§ Data provided:
>>>>
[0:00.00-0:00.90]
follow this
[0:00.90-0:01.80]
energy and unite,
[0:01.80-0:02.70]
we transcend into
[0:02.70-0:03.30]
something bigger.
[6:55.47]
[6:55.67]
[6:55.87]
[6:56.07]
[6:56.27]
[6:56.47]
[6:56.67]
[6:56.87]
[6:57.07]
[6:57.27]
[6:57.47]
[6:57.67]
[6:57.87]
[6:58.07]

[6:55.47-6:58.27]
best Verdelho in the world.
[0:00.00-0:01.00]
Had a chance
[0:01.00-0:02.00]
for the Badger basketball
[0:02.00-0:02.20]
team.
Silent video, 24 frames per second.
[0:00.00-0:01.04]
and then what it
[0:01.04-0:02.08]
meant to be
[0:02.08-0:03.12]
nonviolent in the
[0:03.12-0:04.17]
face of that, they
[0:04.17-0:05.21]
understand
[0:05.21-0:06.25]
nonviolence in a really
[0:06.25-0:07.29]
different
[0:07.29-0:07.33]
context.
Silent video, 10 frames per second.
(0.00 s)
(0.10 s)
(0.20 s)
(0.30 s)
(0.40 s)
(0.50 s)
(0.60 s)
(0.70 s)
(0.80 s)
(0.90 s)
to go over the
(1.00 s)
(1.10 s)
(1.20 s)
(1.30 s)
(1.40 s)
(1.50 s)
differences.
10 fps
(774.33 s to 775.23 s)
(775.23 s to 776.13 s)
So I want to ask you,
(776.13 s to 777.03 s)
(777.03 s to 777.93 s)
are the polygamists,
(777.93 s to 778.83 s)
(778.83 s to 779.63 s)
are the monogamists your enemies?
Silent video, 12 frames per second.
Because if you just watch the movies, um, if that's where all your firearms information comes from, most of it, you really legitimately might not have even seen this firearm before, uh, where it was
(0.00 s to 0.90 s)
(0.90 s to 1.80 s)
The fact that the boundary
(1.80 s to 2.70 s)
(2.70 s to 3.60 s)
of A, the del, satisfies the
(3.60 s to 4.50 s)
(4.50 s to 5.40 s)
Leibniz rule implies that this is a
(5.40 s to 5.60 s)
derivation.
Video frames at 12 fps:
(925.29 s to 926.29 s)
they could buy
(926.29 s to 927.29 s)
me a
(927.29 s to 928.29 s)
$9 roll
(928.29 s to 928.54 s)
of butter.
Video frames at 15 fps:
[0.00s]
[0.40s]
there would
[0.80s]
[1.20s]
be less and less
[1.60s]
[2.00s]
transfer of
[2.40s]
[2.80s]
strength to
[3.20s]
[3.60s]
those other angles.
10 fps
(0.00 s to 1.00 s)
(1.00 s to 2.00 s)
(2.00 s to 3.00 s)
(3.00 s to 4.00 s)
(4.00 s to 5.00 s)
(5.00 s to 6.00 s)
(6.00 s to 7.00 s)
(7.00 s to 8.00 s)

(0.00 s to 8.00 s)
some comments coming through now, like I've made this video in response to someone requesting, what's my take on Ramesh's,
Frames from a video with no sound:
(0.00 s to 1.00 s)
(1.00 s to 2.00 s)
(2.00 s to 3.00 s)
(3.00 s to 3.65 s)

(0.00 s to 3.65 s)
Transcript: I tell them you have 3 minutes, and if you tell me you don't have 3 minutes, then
<<<<
§ Work instruction: From the first entry above to the last, repeat everything exactly.

§ Exercise solution:
[0:00.00-0:00.90]
follow this
[0:00.90-0:01.80]
energy and unite,
[0:01.80-0:02.70]
we transcend into
[0:02.70-0:03.30]
something bigger.
[6:55.47]
[6:55.67]
[6:55.87]
[6:56.07]
[6:56.27]
[6:56.47]
[6:56.67]
[6:56.87]
[6:57.07]
[6:57.27]
[6:57.47]
[6:57.67]
[6:57.87]
[6:58.07]

[6:55.47-6:58.27]
best Verdelho in the world.
[0:00.00-0:01.00]
Had a chance
[0:01.00-0:02.00]
for the Badger basketball
[0:02.00-0:02.20]
team.
Silent video, 24 frames per second.
[0:00.00-0:01.04]
and then what it
[0:01.04-0:02.08]
meant to be
[0:02.08-0:03.12]
nonviolent in the
[0:03.12-0:04.17]
face of that, they
[0:04.17-0:05.21]
understand
[0:05.21-0:06.25]
nonviolence in a really
[0:06.25-0:07.29]
different
[0:07.29-0:07.33]
context.
Silent video, 10 frames per second.
(0.00 s)
(0.10 s)
(0.20 s)
(0.30 s)
(0.40 s)
(0.50 s)
(0.60 s)
(0.70 s)
(0.80 s)
(0.90 s)
to go over the
(1.00 s)
(1.10 s)
(1.20 s)
(1.30 s)
(1.40 s)
(1.50 s)
differences.
10 fps
(774.33 s to 775.23 s)
(775.23 s to 776.13 s)
So I want to ask you,
(776.13 s to 777.03 s)
(777.03 s to 777.93 s)
are the polygamists,
(777.93 s to 778.83 s)
(778.83 s to 779.63 s)
are the monogamists your enemies?
Silent video, 12 frames per second.
Because if you just watch the movies, um, if that's where all your firearms information comes from, most of it, you really legitimately might not have even seen this firearm before, uh, where it was
(0.00 s to 0.90 s)
(0.90 s to 1.80 s)
The fact that the boundary
(1.80 s to 2.70 s)
(2.70 s to 3.60 s)
of A, the del, satisfies the
(3.60 s to 4.50 s)
(4.50 s to 5.40 s)
Leibniz rule implies that this is a
(5.40 s to 5.60 s)
derivation.
Video frames at 12 fps:
(925.29 s to 926.29 s)
they could buy
(926.29 s to 927.29 s)
me a
(927.29 s to 928.29 s)
$9 roll
(928.29 s to 928.54 s)
of butter.
Video frames at 15 fps:
[0.00s]
[0.40s]
there would
[0.80s]
[1.20s]
be less and less
[1.60s]
[2.00s]
transfer of
[2.40s]
[2.80s]
strength to
[3.20s]
[3.60s]
those other angles.
10 fps
(0.00 s to 1.00 s)
(1.00 s to 2.00 s)
(2.00 s to 3.00 s)
(3.00 s to 4.00 s)
(4.00 s to 5.00 s)
(5.00 s to 6.00 s)
(6.00 s to 7.00 s)
(7.00 s to 8.00 s)

(0.00 s to 8.00 s)
some comments coming through now, like I've made this video in response to someone requesting, what's my take on Ramesh's,
Frames from a video with no sound:
(0.00 s to 1.00 s)
(1.00 s to 2.00 s)
(2.00 s to 3.00 s)
(3.00 s to 3.65 s)

(0.00 s to 3.65 s)
Transcript: I tell them you have 3 minutes, and if you tell me you don't have 3 minutes, then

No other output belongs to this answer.